WHAT YOU WILL DO » As the answer, give exactly the lines of the records below from the one with "Silent video, 12 frames per second." through the one with "What the speaker", ends included and pictures left out.

*** Opening MATERIAL TO PROCESS ***

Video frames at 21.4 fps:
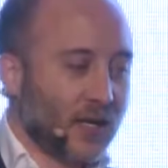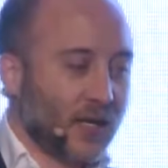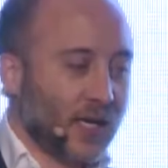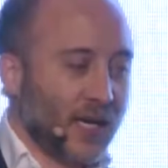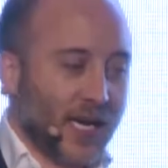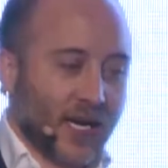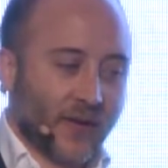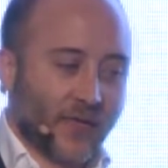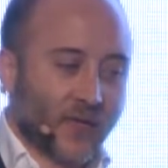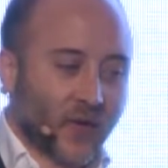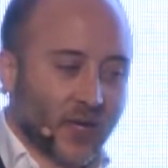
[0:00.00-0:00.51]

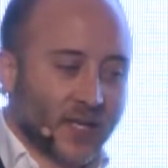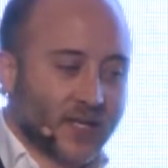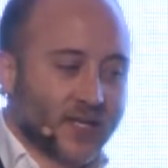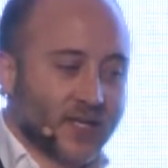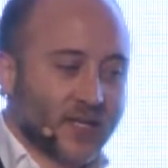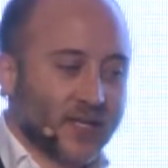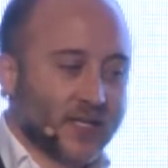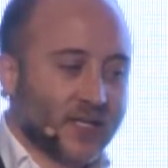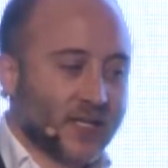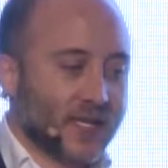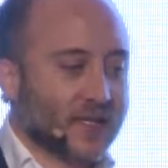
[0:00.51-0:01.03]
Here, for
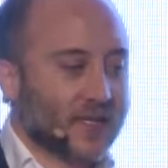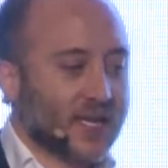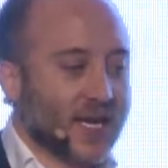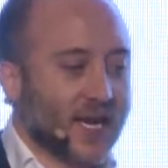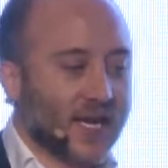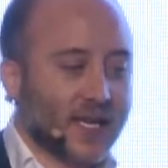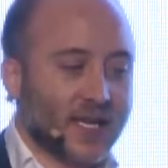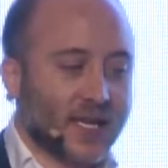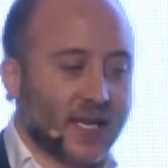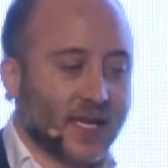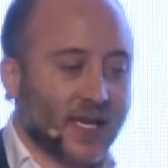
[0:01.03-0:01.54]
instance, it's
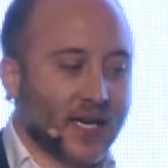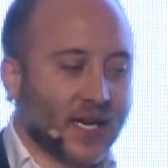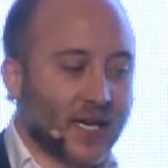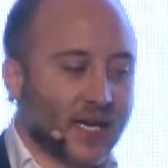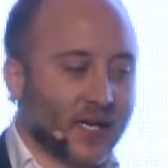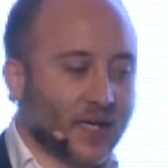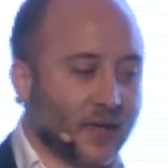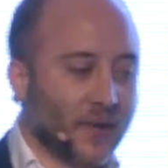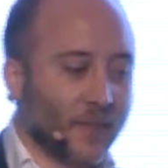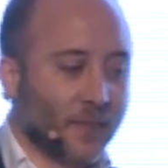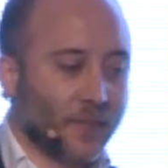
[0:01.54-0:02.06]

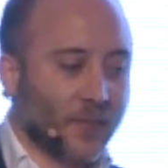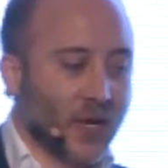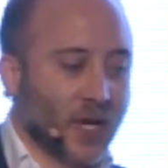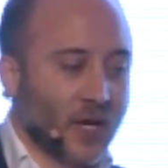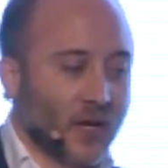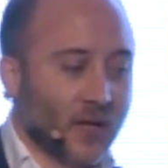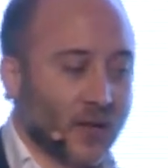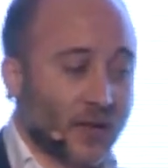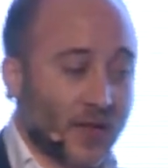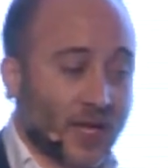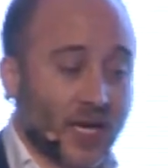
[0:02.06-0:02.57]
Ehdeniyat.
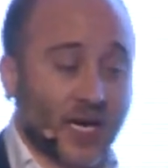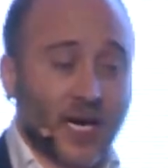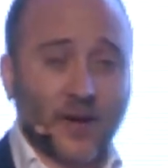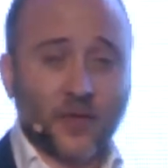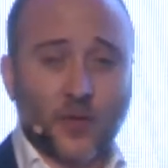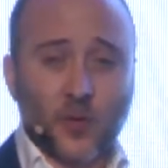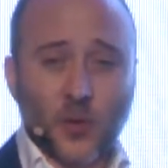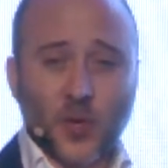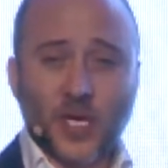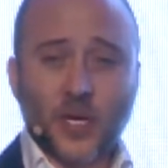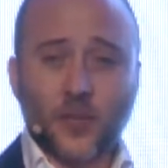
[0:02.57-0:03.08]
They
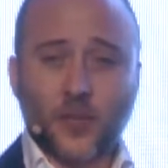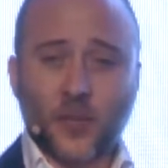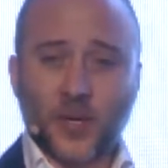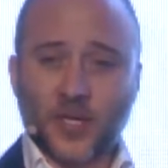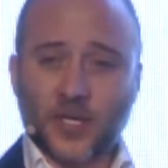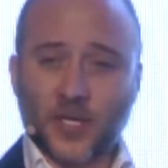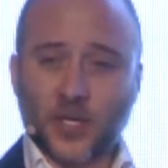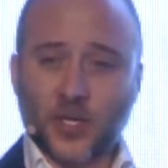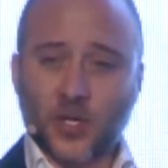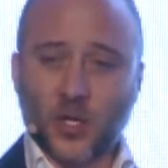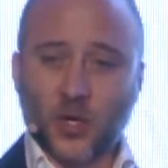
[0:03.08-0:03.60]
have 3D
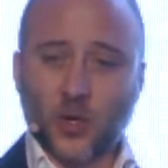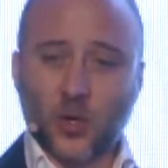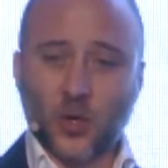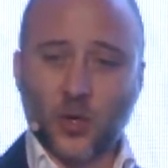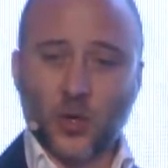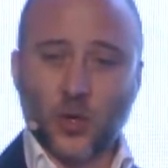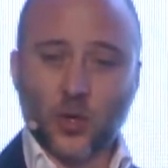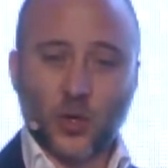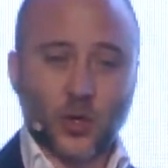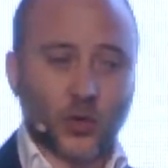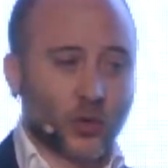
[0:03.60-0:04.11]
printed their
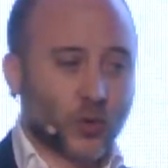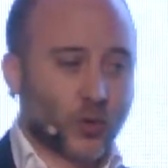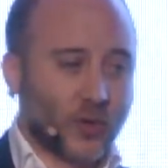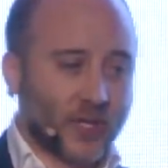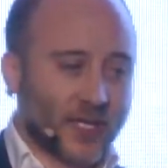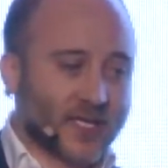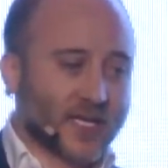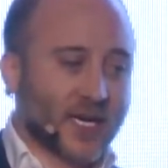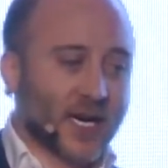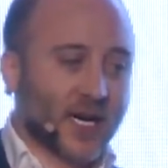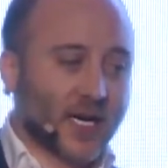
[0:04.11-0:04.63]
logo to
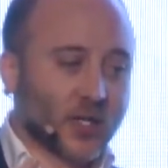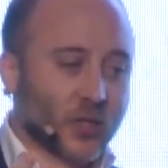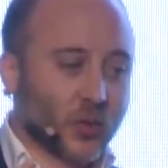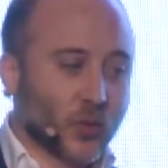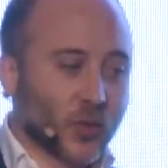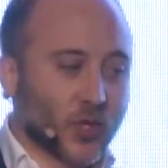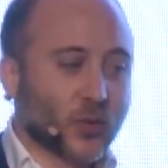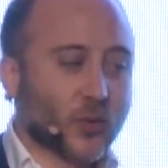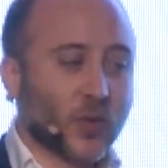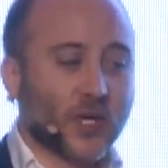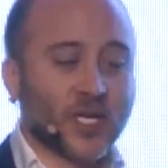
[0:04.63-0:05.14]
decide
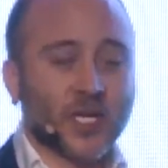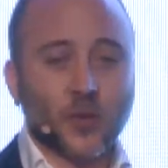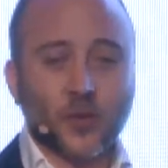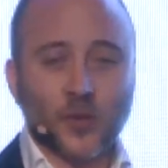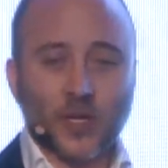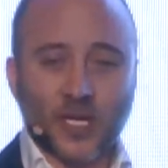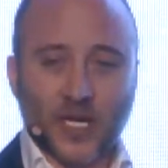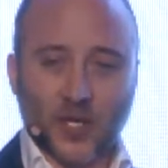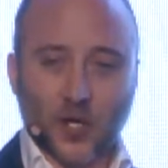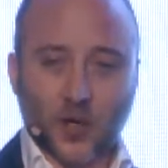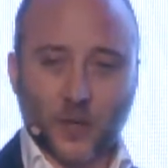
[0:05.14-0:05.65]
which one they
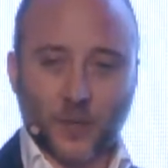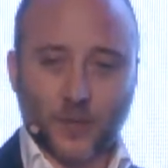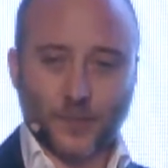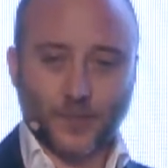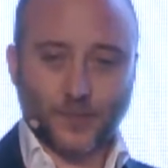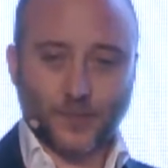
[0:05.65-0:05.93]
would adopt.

*** Closing MATERIAL TO PROCESS ***
*** Opening MATERIAL TO PROCESS ***

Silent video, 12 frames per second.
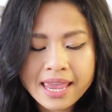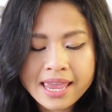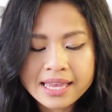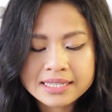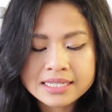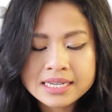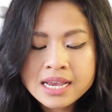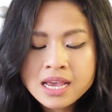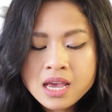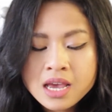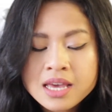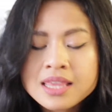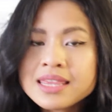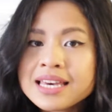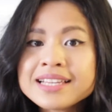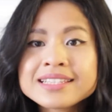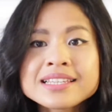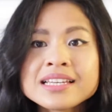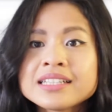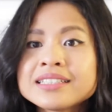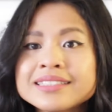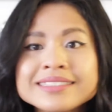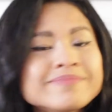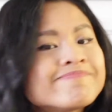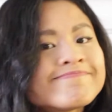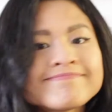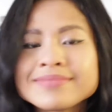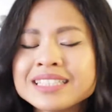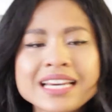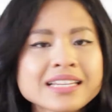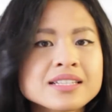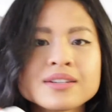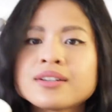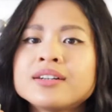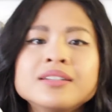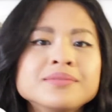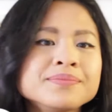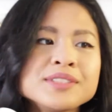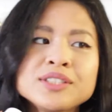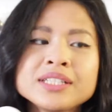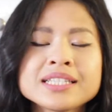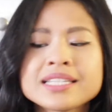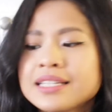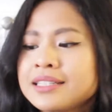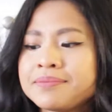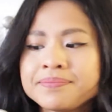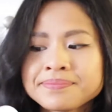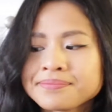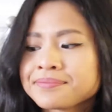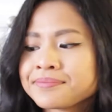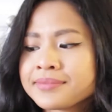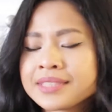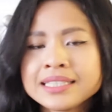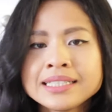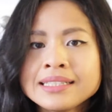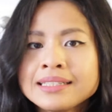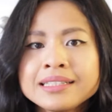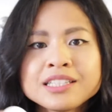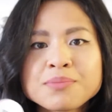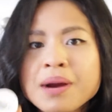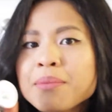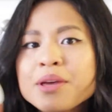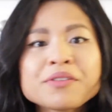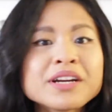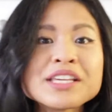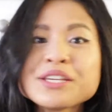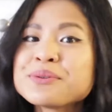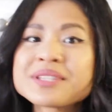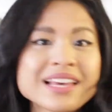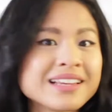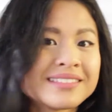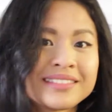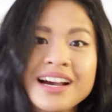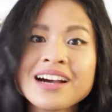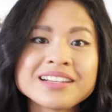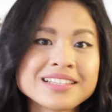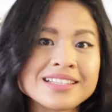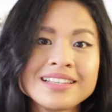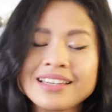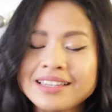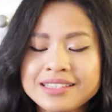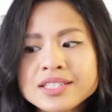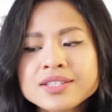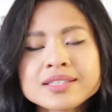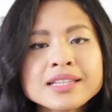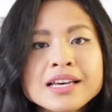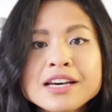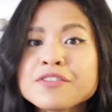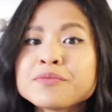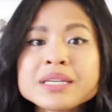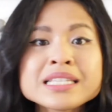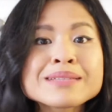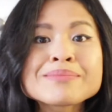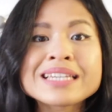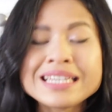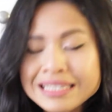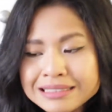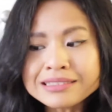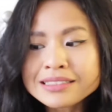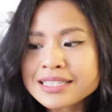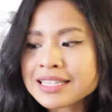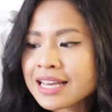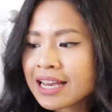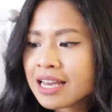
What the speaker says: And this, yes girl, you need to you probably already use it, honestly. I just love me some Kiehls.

*** Closing MATERIAL TO PROCESS ***
*** Opening MATERIAL TO PROCESS ***

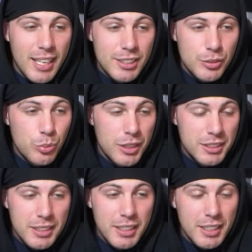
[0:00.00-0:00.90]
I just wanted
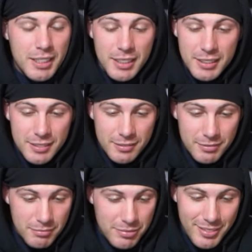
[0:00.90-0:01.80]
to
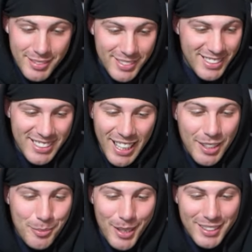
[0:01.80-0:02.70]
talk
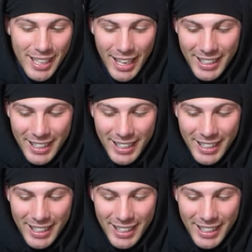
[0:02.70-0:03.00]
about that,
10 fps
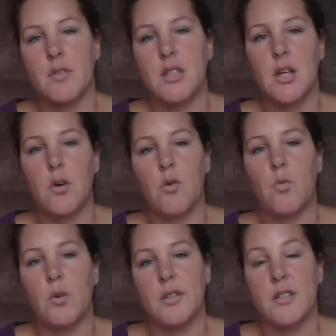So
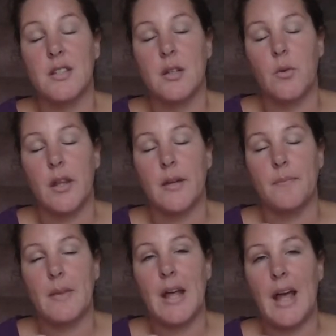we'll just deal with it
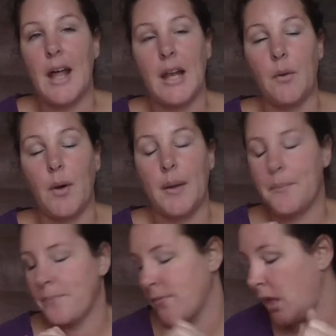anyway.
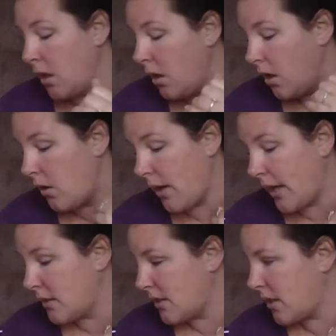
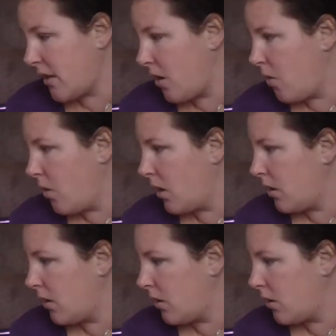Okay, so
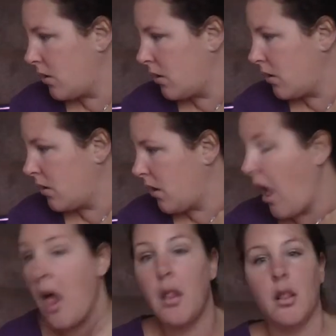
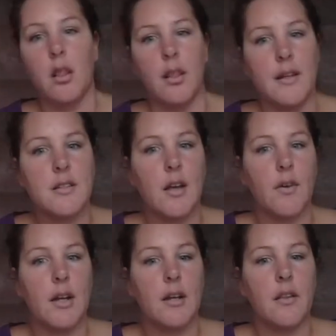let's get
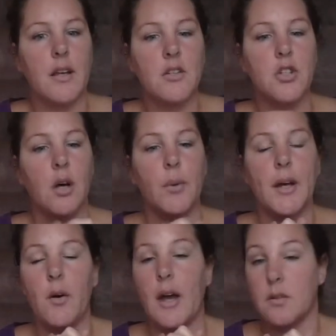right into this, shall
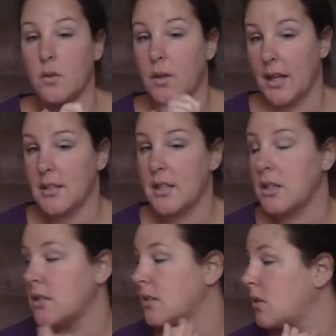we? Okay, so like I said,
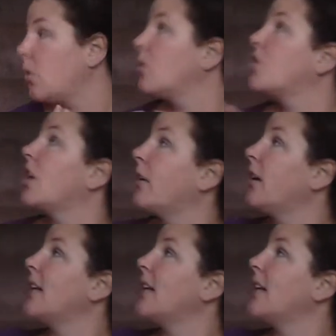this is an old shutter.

*** Closing MATERIAL TO PROCESS ***

COMPLETED EXERCISE »
Silent video, 12 frames per second.
What the speaker says: And this, yes girl, you need to you probably already use it, honestly. I just love me some Kiehls.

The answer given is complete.